Biographical details
- Born: October 20, 1946 (age 79) Honolulu, Hawaii

Playing career
- 1966–1970: Willamette
- Position: Linebacker

Coaching career (HC unless noted)
- 1970: Willamette (GA)
- 1972: Saint Louis School (HI)
- 1973–1979: Kaiser HS (HI) (DC)
- 1982–2001: Saint Louis School (HI)
- 2003: Hawaiian Islanders
- 2004–2007: Hawaii (LB)
- 2008–2009: Hawaii (DC)
- 2009–2011: Hawaii (LB)
- 2012–2014: Kalani HS (HI) (DC)
- 2014–2019: Saint Louis School (HI)
- 2020–present: Saint Louis School (HI) (DC)

Administrative career (AD unless noted)
- 2002: Saint Louis School (HI)

Head coaching record
- Overall: 296–41–5 (high school)

Accomplishments and honors

Championships
- 14 HHSAA State Championships 17 ILH Division I Titles

Awards
- NFHS Football Coach of the Year (2000)

= Cal Lee =

American football player and coach (born 1946)

Cal Lee (born October 20, 1946) is an American former football coach who was most recently the defensive coordinator at Saint Louis School in Honolulu as of June 2023. A former assistant head coach for the University of Hawaii football team, Lee was a successful high school football coach prior to joining the staff at the University of Hawaii in 2003.

==High school coaching career==
Known as one of the nation's most successful high school coaches, Lee led the St. Louis Crusaders to 14 Prep Bowl titles, 18 Interscholastic League of Honolulu championships, and the inaugural HHSAA State Championship in 1999. In his 21 seasons with the Crusaders, Lee compiled a 241–32–5 record. During his tenure as head coach at Saint Louis, Lee was instrumental in introducing the run and shoot offense to the state of Hawaii.
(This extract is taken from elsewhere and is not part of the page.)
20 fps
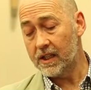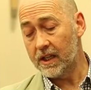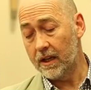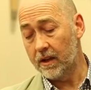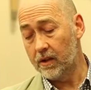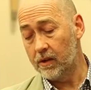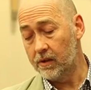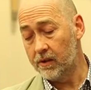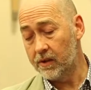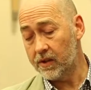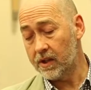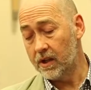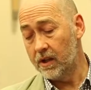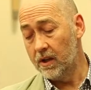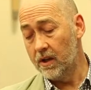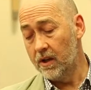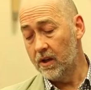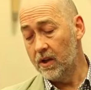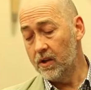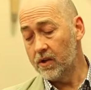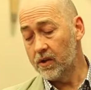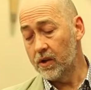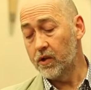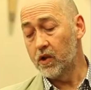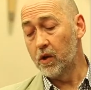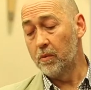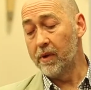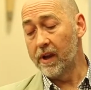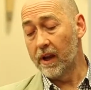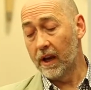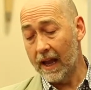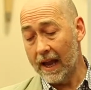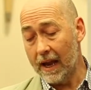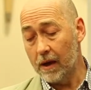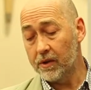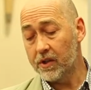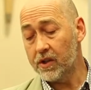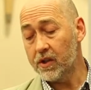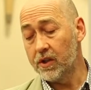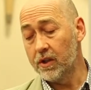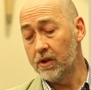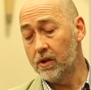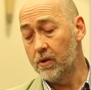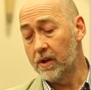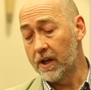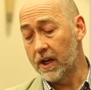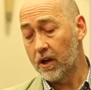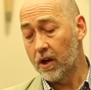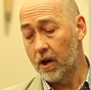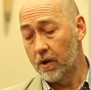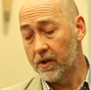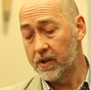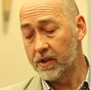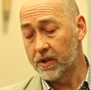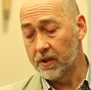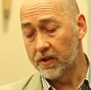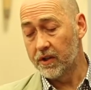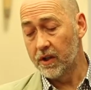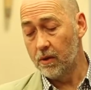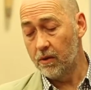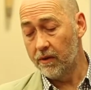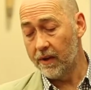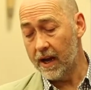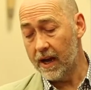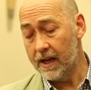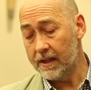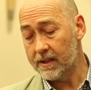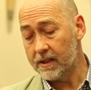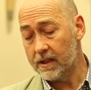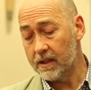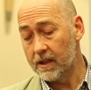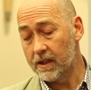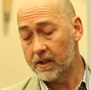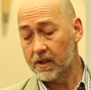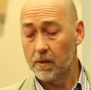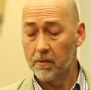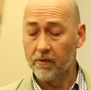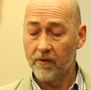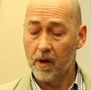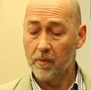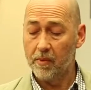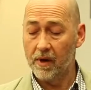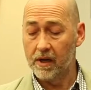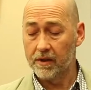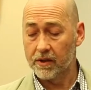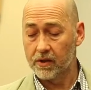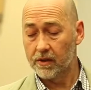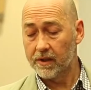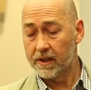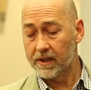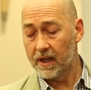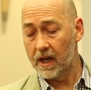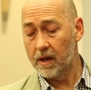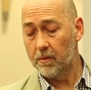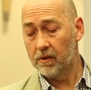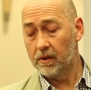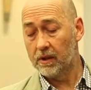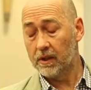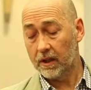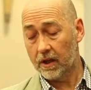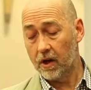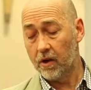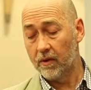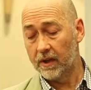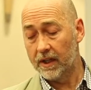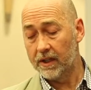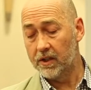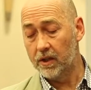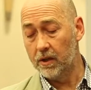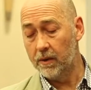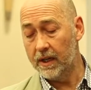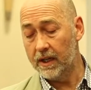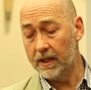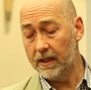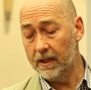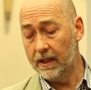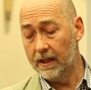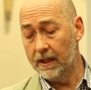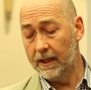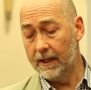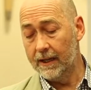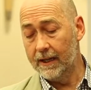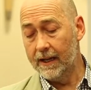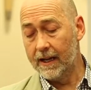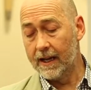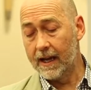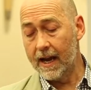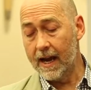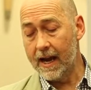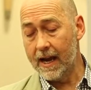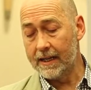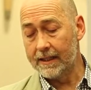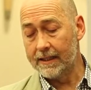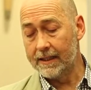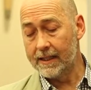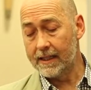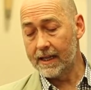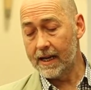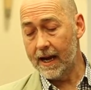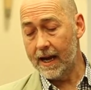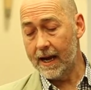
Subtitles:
skills, So should be allowed to and encouraged to do that, as some of our partners on the table are currently doing. And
Lee's success at Saint Louis also includes a 55-game win streak that spanned over six seasons (1985–1990) and a 15–1–1 record against out-of-state teams. The two-time national coach of the year is the most prolific coach in the history of Hawaii prep football. Lee's success as a coach trickled down to his players as well. He coached numerous players who went on to play at the NCAA Division I, including all-time NCAA passing leader Timmy Chang and Olin Kreutz, Dominic Raiola, Chris Fuamatu-Maʻafala, who each went on to play professionally in the National Football League (NFL). He resigned the head coaching position to become athletic director for the school in 2002, and left the school in 2003 to coach the Hawaii Islanders arena football team.

Before becoming the head coach at Saint Louis, Lee served as the defense coordinator for Kaiser High School from 1973 to 1979. In 1979, Kaiser won the Prep Bowl, which was the mythical state championship for Hawaii.
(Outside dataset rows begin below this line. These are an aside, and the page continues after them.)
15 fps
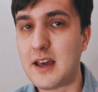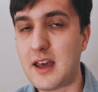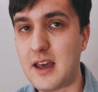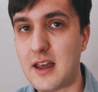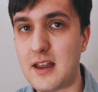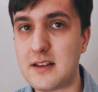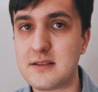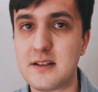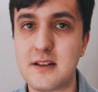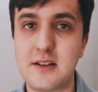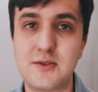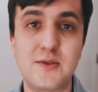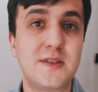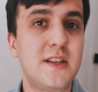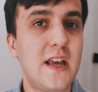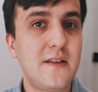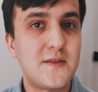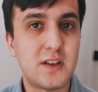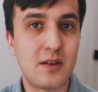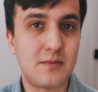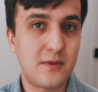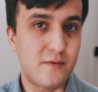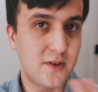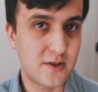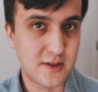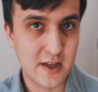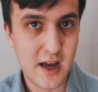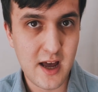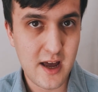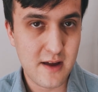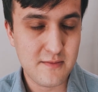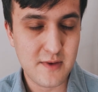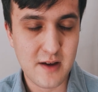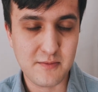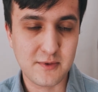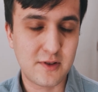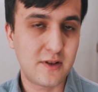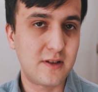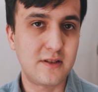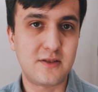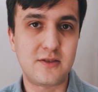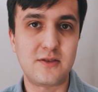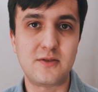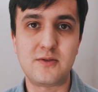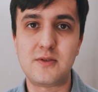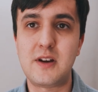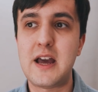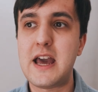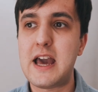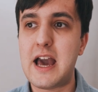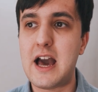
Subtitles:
And to save some of your time, I'm going to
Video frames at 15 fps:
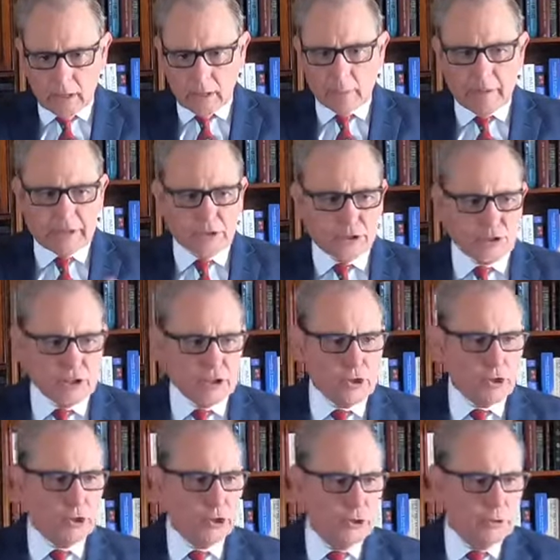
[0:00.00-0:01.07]
Let me just
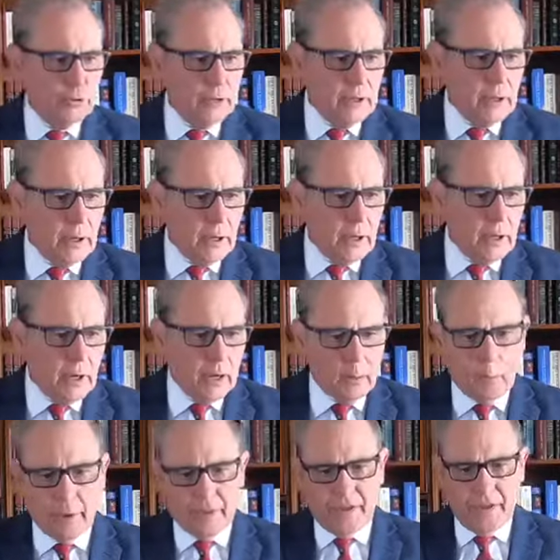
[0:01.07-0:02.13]
conclude
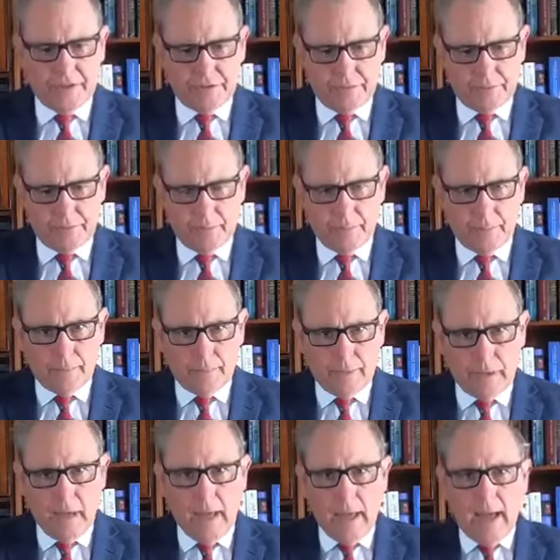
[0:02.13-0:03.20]
with this.
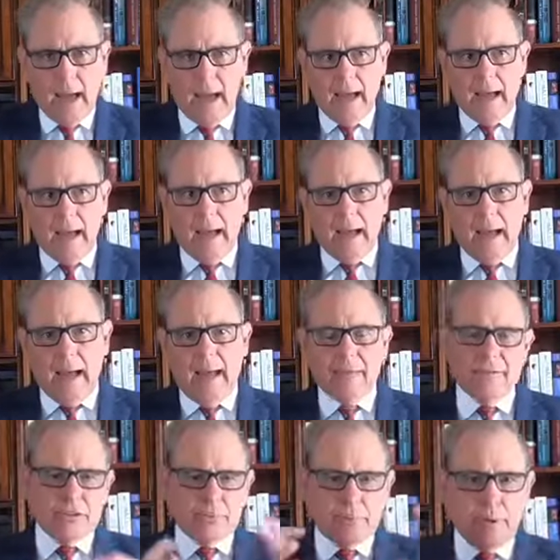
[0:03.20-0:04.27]
I have
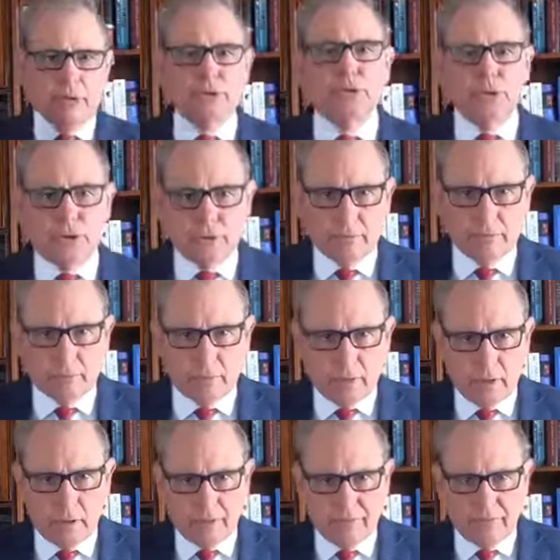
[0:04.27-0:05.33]
this picture
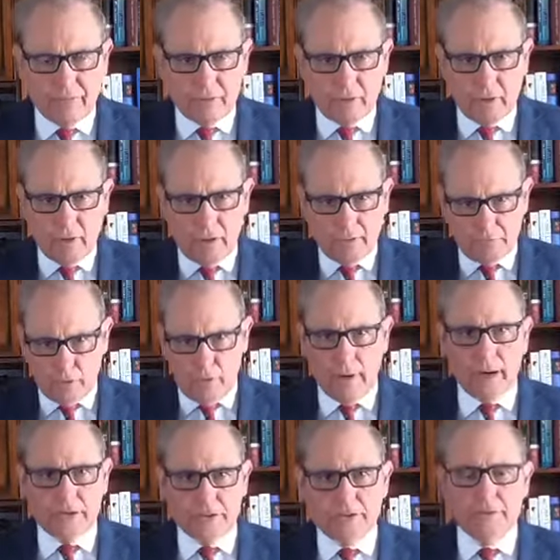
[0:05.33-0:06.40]
of
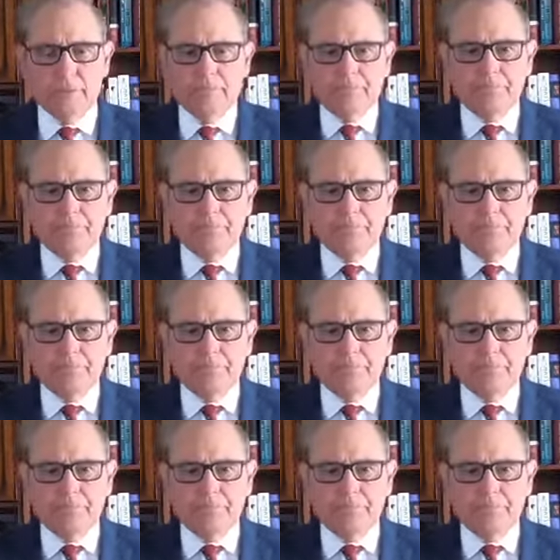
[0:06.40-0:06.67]
Christ.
In January 2012, Lee was named the new defensive coordinator at Kalani High School. Lee's brother, Ron, is the current offensive coordinator of the Falcons.

Lee was once again named the head coach at Saint Louis in 2014, taking over a Crusaders team that had suffered two losing seasons. He stepped down from his head coaching position at Saint Louis in 2020 with his brother Ron succeeding him as head coach, but would remain with the program as defensive coordinator until the end of the 2022-2023 season.

==Arena Football 2 coaching career==
In 2003, Lee accepted the job as head coach of Hawaii's first arena football team, the Hawaiian Islanders of the af2. The Islanders secured a playoff berth and posted a 12–6 record in his first season. Lee would coach the team again in 2004 before the team eventually disbanded in the offseason.

==College coaching career==
Before becoming the linebackers coach for the University of Hawaii in 2003, Lee had previously been an assistant coach for his alma mater, Willamette University, where he had garnered All-American honors as a linebacker. Lee was the offensive line coach at Willamette during 1970. He returned in 1978 as the linebacker coach before heading back to Hawaii to coach prep football. In 2008, he became University of Hawaii's defensive coordinator.

Lee again coached alongside his brother Ron, who served as the offensive coordinator and wide receiver coach for the University of Hawaii under Greg McMackin until his retirement in 2011.